Payday means different things to different people. For employees, it’s the certainty that their money will appear in their banks. For employers, it’s as much about honoring that contract with staff while also remaining compliant with a range of rules and regulations.
But now, at a time when businesses have been expanding internationally into new markets, while also taking on remote employees in news cities and countries at an unprecedented pace, a payroll problem of sorts has emerged that carries a mix of compliance and complexity that many companies have never faced before.
“So, what we’re seeing is a big catch-up mode at the moment in all sizes of companies — small, medium and multinational — trying to catch up to make sure that all their global payroll systems are standardized and that they can pay people on time, compliantly and with a good user experience,” Fidelma McGuirk, founder and CEO of Payslip, told PYMNTS Editor-in-Chief Matt Nesto.
While most multinational companies or growing operations generally already have some level of online tooling for their staff to work with and a unified payroll and payment experience, they don’t necessarily have that in all the countries in which they are based, and they rarely offer a unified experience in every country.
In addition, some hyper-growth companies are hiring people so quickly that they’re more focused on finding the best people, without always having had the time to set up a system through which to standardize how those people get paid.
Local Country Complexity
Payroll is always a country-specific or local piece of business to be done, McGuirk said. Every country has its own rules and regulations on taxes, social insurances, what has to be deducted, where it should be remitted, what kind of reporting needs to happen on behalf of the employer or the employee, and what a pay slip or a paycheck should look like.
“If you’re a French company only in France, there is a local system to do that,” McGuirk noted. “But when you’re the fast-growing multinationals, whether you’re a small company or a really large, mature one, you’re looking at payroll across loads of countries, and that local country complexity can be really hard to elevate to some global viewpoint.”
Payslip, a global payroll control platform, has customers that have already automated their HR processes. The company helps them standardize how they manage the process and the data flow at a global level.
A Single Viewpoint
It provides different portals that allow managers to manage it, standardize it, and have good insights and reporting and a single, unified view; employees to access their pay slips and tax documentation, and payroll providers in each country to access the automated workflow, the documents and the data.
“That way, we bring all the different actors together in a unified way,” McGuirk said. “Any customers of ours, they all actually manage all the payroll in the same way globally. Whether it’s Indonesia, China or Canada, they have the single viewpoint that’s the same.”
This can help customers avoid fines. McGuirk gave the example of a Payslip customer that had acquired a company in Israel just before the pandemic hit in March 2020. The customer had planned to bring that company onto the Payslip system in July, within their own project planning. Toward the end of March, they learned that the local payroll provider of the company they had acquired delivered all the pay slips by mail and the postal service was closed because of the pandemic.
“They knew then that they were going to get hit by this large compliance fine of thousands of dollars just because they weren’t going to deliver the pay slip on time on the Friday, so they contacted us on Wednesday,” McGuirk said. “Because the customer was already in our system, they knew how to use our system, and we had all of the employees in Israel, all hundreds of them, live on the self-service platform with the pay slip online on the Friday morning. So, they saved that compliance.”

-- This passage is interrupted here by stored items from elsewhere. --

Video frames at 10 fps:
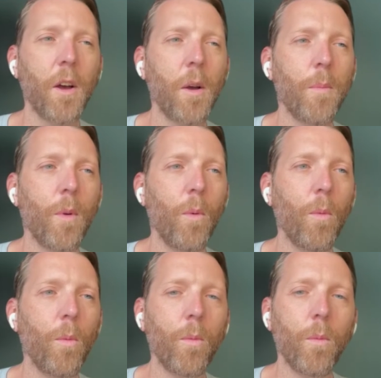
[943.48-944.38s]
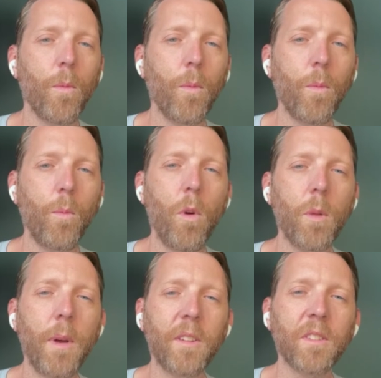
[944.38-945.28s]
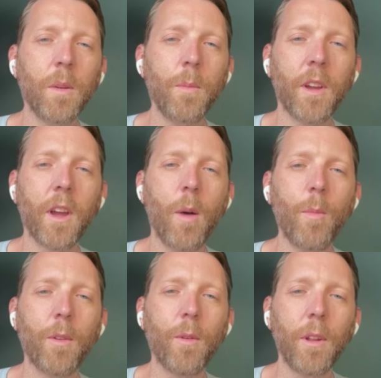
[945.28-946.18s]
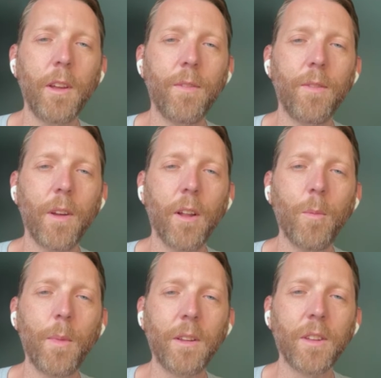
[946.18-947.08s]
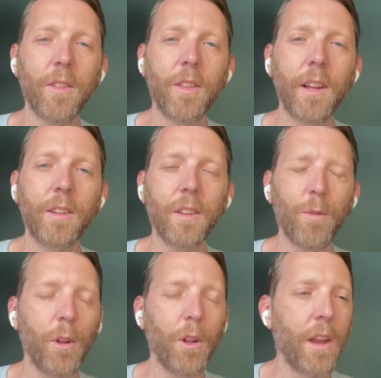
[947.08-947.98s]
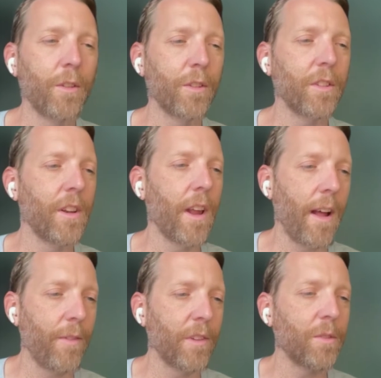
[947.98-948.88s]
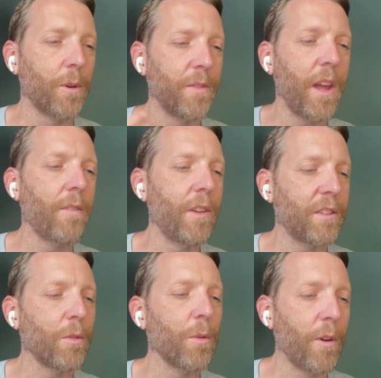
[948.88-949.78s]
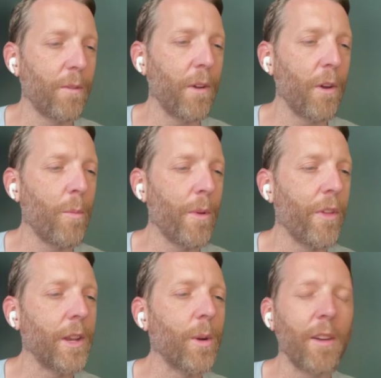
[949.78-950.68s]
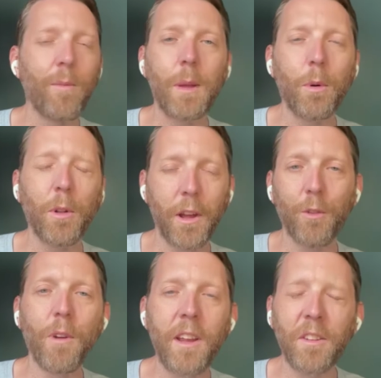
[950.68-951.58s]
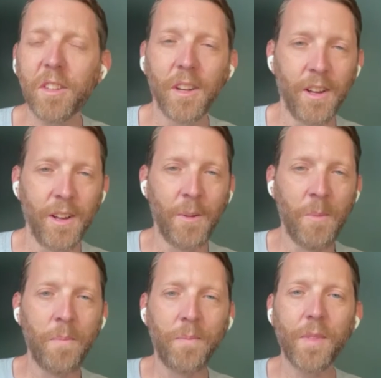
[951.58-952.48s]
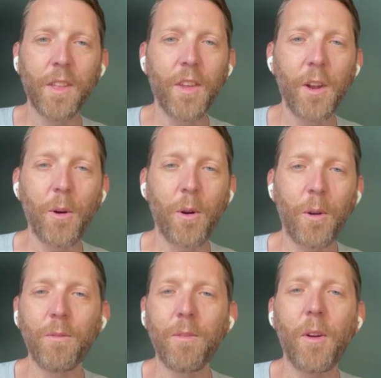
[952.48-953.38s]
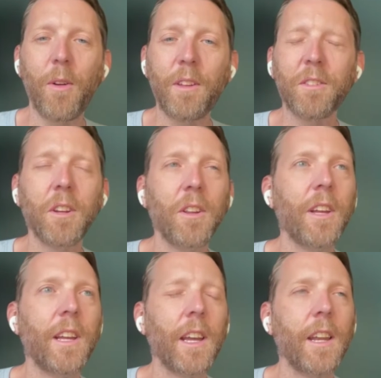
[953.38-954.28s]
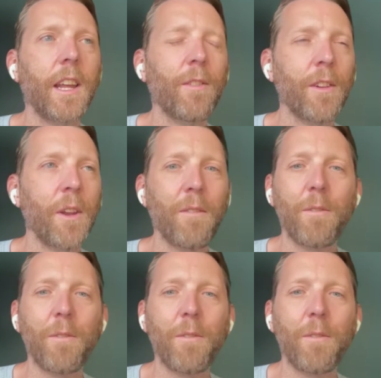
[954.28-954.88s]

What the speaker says: Um, what about some of the comic relief elements? I think it's really interesting to have this sort of heavy surreal film, but then you have people like Reese that are very silly, and even F.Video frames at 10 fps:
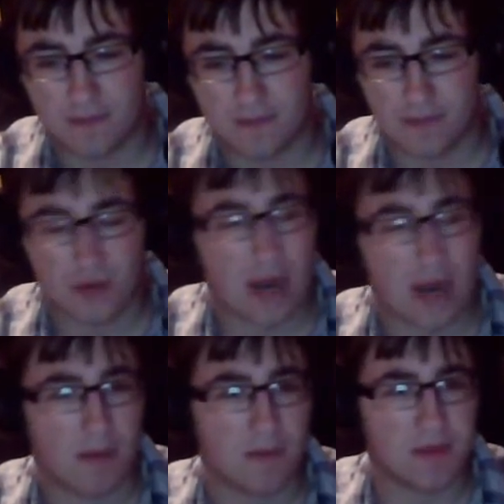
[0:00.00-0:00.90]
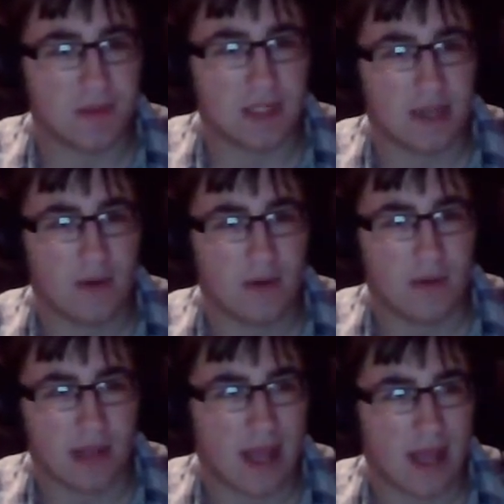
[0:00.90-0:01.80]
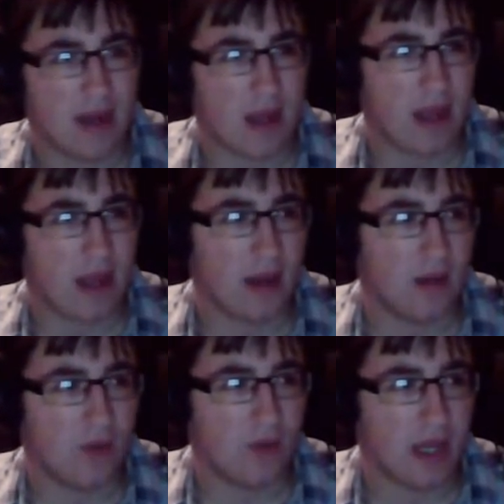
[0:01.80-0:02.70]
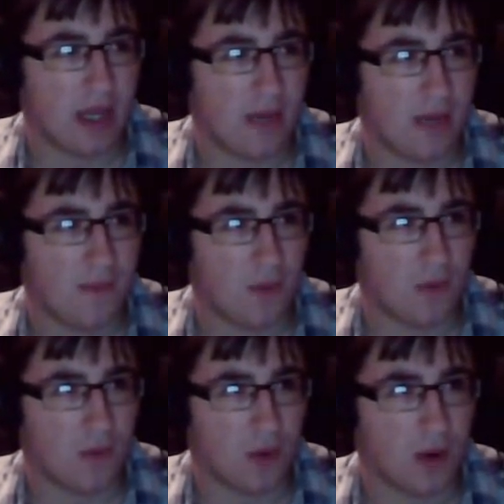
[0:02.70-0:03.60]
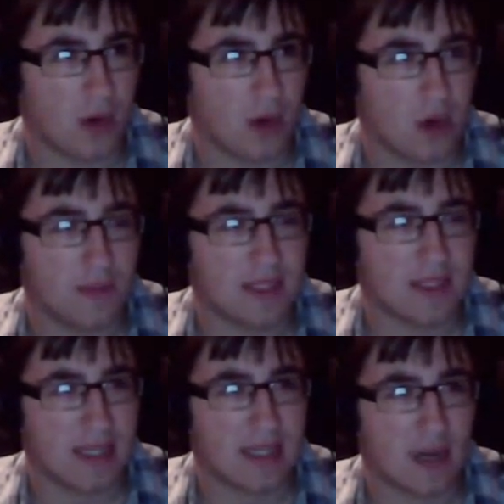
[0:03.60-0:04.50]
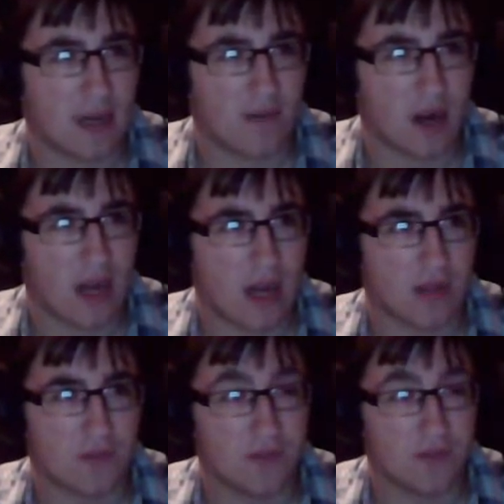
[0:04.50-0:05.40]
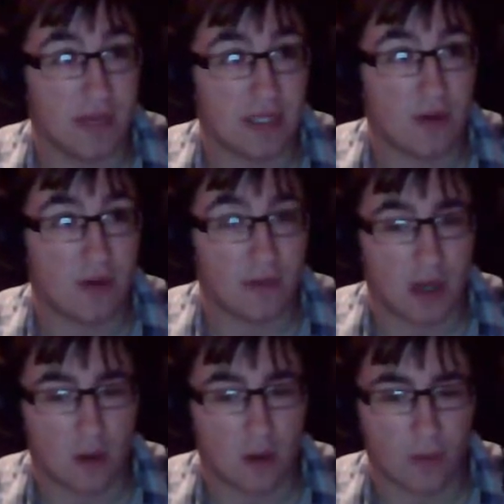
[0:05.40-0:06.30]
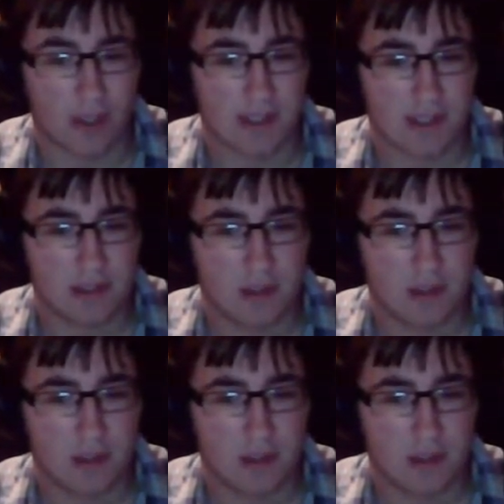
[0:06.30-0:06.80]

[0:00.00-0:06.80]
problems with that and we were almost kicked out of our house, which means I would have been homeless.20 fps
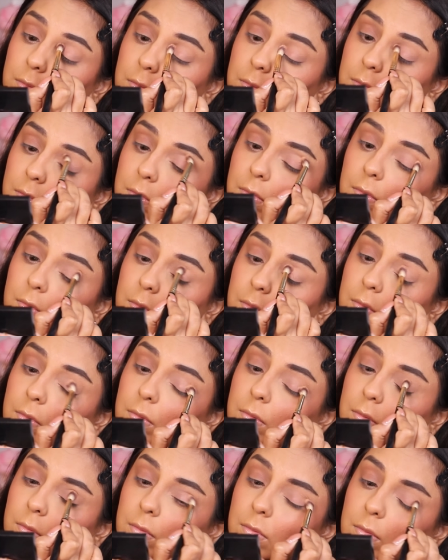I feel
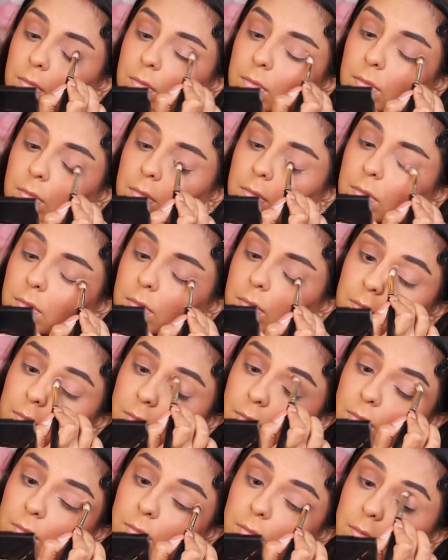guilty pitching them side to
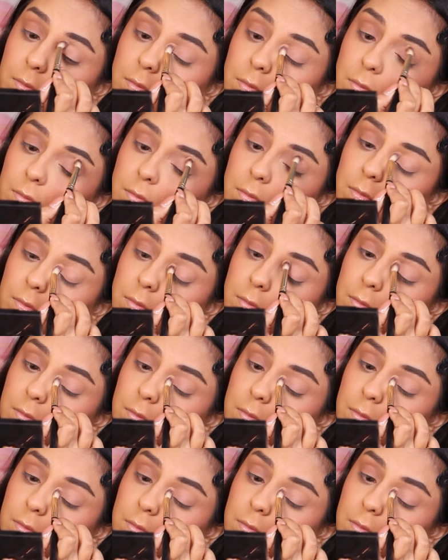side in this moment,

Intangible Costs of Noncompliance
In addition to tangible costs of noncompliance, there are intangible ones. For example, if a company is late to pay employees or pays them the wrong amount, their trust in the company begins to erode. Noncompliance also leads to complications in terms of internal reporting and financial management. This lack of visibility can lead to mistakes and fraud.
In addition to avoiding those costs, Payslip saves time for those who run payroll. It automates the collection of data, transfer of data and validation of data. If there are any anomalies, it shows them to the payroll analysts so they can look at the detail.
“If you hadn’t done that right, of course you could have compliance fallout because there could be a mistake that someone personally had missed and then you could have a reputational damage for the employer,” McGuirk said.
Because of benefits like these, customers normally declare they have achieved the return on investement (ROI) within about two months of each country going live.
A Global Payroll Payments Solution
McGuirk gave the example of a customer that went live two years ago with three people in their team for seven countries. It now has 19 countries but still has three people on the team because the system gave them scalability.
“None of our customers will ever cut their team or reduce their headcount — they don’t need to do that — but actually grow in an extraordinary way and the system is scaled instead of the people,” McGuirk said. “So, you’re not throwing more manhours at it and you’re not throwing more dollar bills at it.”
Payslip’s next step that is to be done by the end of the year is integrating payments. This will help companies that have grown quickly into other countries, chosen local payroll providers and ended up with a patchwork solution. Over the coming four months, Payslip will partner with a FinTech company to provide a solution.
“That means that last-mile friction will totally disappear,” McGuirk noted, “and we’ll be a global payroll payments solution at that point.”